In the data below, find the line containing "[00:03:38.05]" and the line containing "[00:03:39.45]", then reproduce them and every line between, exactly. Omit pictures.

**RECORDS PROVIDED**
= Beginning of Section =
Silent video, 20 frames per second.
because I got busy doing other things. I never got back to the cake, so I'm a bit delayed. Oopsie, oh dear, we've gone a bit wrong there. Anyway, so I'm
= End of Section =
= Beginning of Section =
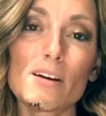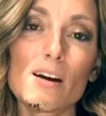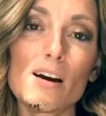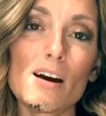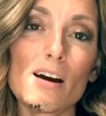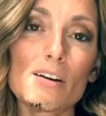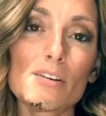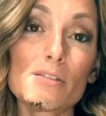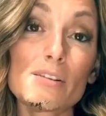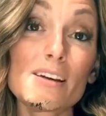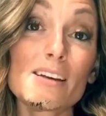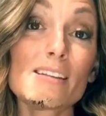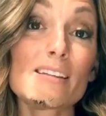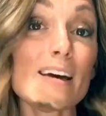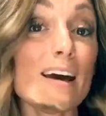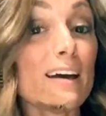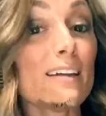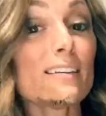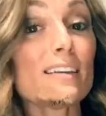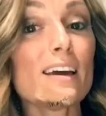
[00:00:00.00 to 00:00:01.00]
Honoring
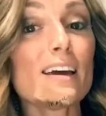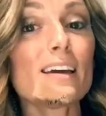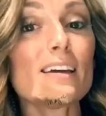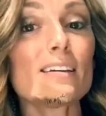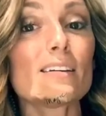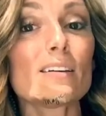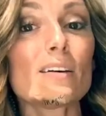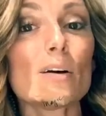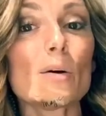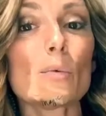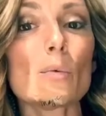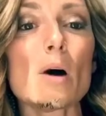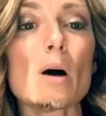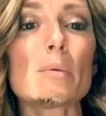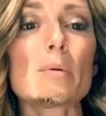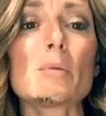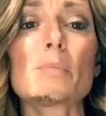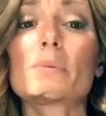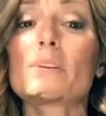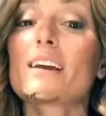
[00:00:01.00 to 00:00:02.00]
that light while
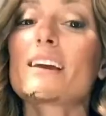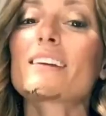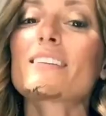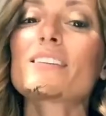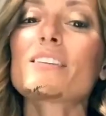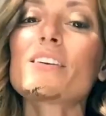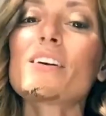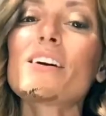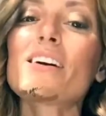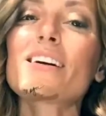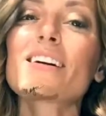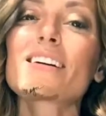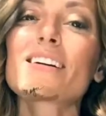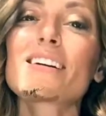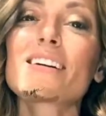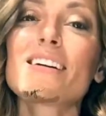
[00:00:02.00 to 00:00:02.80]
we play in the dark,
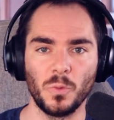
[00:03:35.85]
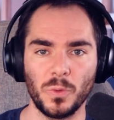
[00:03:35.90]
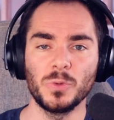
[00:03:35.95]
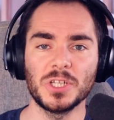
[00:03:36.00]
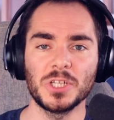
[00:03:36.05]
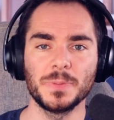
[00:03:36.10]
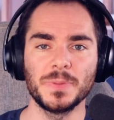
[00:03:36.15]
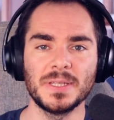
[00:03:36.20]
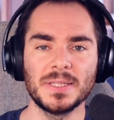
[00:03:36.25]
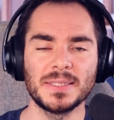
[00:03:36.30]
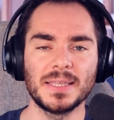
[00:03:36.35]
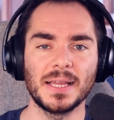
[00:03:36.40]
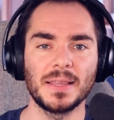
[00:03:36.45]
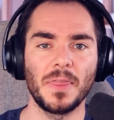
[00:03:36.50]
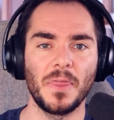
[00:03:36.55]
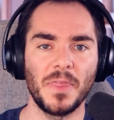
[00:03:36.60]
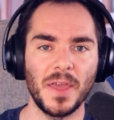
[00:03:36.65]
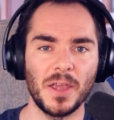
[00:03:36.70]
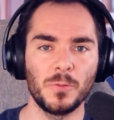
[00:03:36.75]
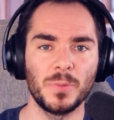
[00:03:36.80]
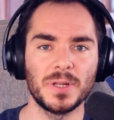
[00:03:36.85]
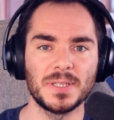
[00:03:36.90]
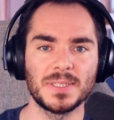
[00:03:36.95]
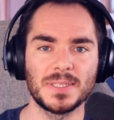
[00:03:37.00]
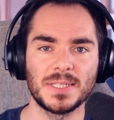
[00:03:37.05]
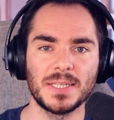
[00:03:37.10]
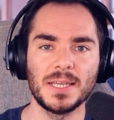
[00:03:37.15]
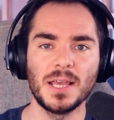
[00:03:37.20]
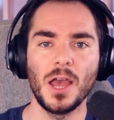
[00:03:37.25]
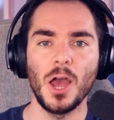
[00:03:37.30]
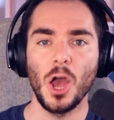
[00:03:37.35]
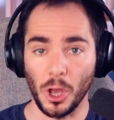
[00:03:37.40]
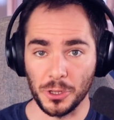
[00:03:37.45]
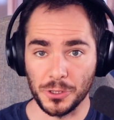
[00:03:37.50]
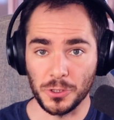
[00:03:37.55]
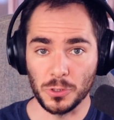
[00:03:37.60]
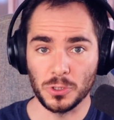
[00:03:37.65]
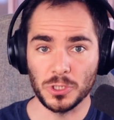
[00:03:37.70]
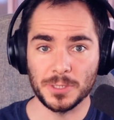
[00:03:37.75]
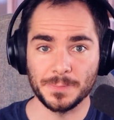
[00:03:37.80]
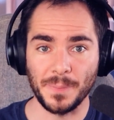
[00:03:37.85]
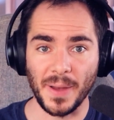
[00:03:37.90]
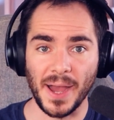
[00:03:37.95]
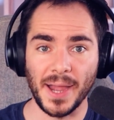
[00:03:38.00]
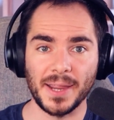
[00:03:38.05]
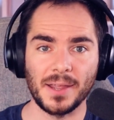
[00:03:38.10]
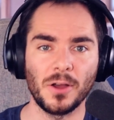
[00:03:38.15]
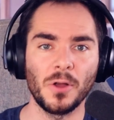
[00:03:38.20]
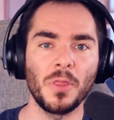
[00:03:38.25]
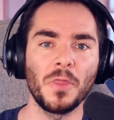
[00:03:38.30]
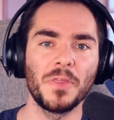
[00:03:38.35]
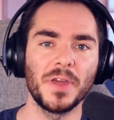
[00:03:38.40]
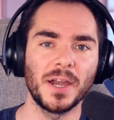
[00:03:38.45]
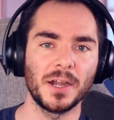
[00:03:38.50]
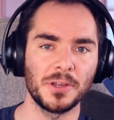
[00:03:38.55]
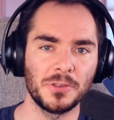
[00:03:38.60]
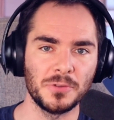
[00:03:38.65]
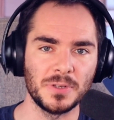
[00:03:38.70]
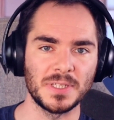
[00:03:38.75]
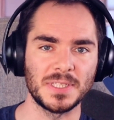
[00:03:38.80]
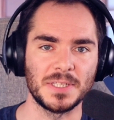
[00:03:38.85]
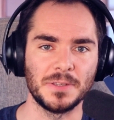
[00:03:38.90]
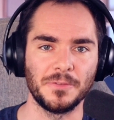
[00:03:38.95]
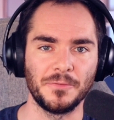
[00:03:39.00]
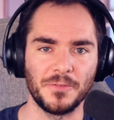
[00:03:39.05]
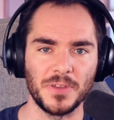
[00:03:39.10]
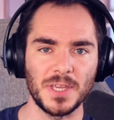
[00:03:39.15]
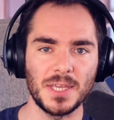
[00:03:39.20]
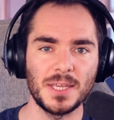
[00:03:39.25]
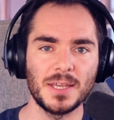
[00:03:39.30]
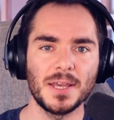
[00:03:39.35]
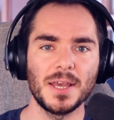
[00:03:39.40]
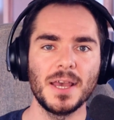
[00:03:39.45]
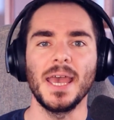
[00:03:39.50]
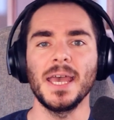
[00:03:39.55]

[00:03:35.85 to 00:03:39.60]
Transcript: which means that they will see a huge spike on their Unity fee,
= End of Section =
**ANSWER AREA**
[00:03:38.05]
[00:03:38.10]
[00:03:38.15]
[00:03:38.20]
[00:03:38.25]
[00:03:38.30]
[00:03:38.35]
[00:03:38.40]
[00:03:38.45]
[00:03:38.50]
[00:03:38.55]
[00:03:38.60]
[00:03:38.65]
[00:03:38.70]
[00:03:38.75]
[00:03:38.80]
[00:03:38.85]
[00:03:38.90]
[00:03:38.95]
[00:03:39.00]
[00:03:39.05]
[00:03:39.10]
[00:03:39.15]
[00:03:39.20]
[00:03:39.25]
[00:03:39.30]
[00:03:39.35]
[00:03:39.40]
[00:03:39.45]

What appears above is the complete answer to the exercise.